You can check the pressure when there is water in the tank, I did this the other day on my tank, which happens to be the same model you have. Must be a popular tank. The pressure in the tank will vary between the low cutoff, which in my case is 35 pis, and the high cutoff, which is 60 psi on my system, so the pressure you measure will be a function of what point in the cycle you measure it at. However, even if the tank is waterlogged (and I totally agree with previous posters, it sounds like it certainly is), you are still going to get a pressure reading fluctuating between low cutoff and high cutoff due to pump pressure, as long as there is even a small amount of air in the tank. And based on your description, there must be some air in the system, although not much from the sounds of it.

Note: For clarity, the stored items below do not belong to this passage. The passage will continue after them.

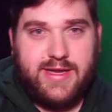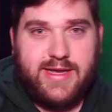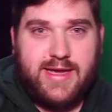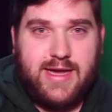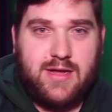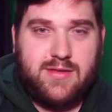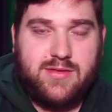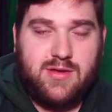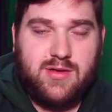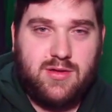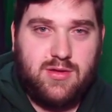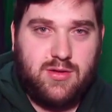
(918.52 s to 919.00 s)

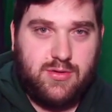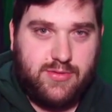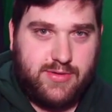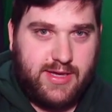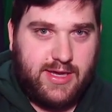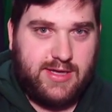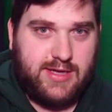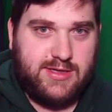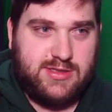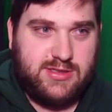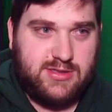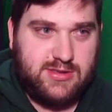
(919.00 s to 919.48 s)
out the
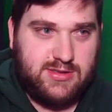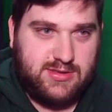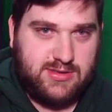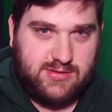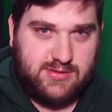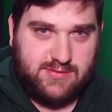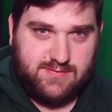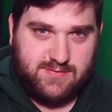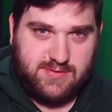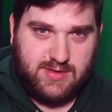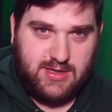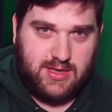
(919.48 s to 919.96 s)
locations
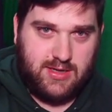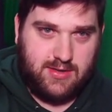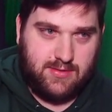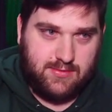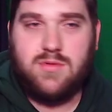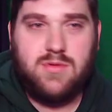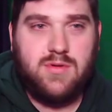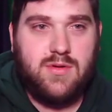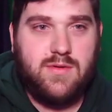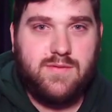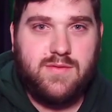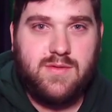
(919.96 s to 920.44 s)
of
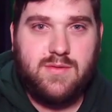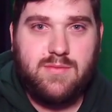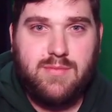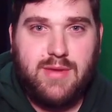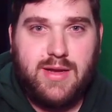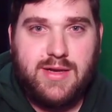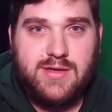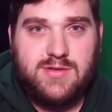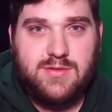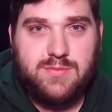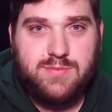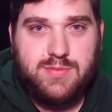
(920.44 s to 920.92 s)
the
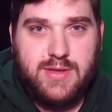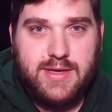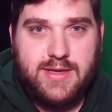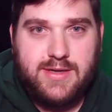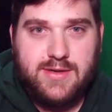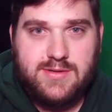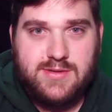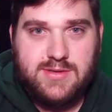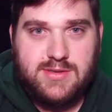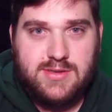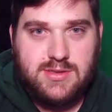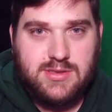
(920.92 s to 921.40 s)
major
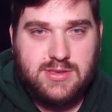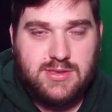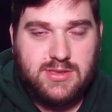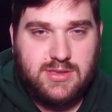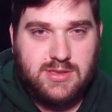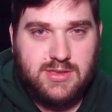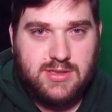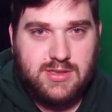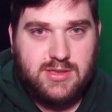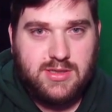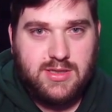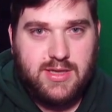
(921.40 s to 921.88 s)
players
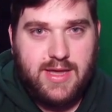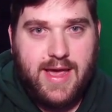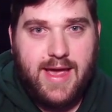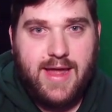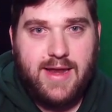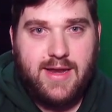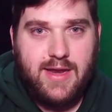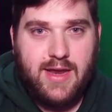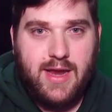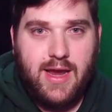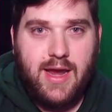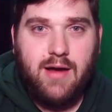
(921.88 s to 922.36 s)
in
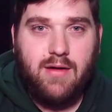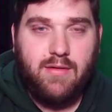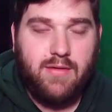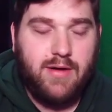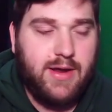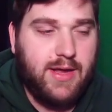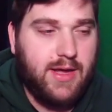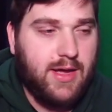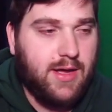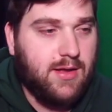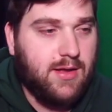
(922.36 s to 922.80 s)
that area.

I don't think you are going to see water vapor coming out of the valve, and no, you will not get a faulty reading, it will reflect the pressure of the air in the tank, as long as there is at least some air in the system. The check previously described, i.e. drain the tank, measures the residual pressure in the bladder, which will be listed on your tank (mine is pre-pressurized to 30 psi), is the definitive test, because if the bladder is ruptured, or most of the air has leaked out, you will have less than the design residual pressure when the water is drained. And there is no need to turn off the water heater as long as you do the test quickly, i.e. don't leave an empty water heater for more than a few minutes. But it should take only a minute or so to run the test from the time you drain the system.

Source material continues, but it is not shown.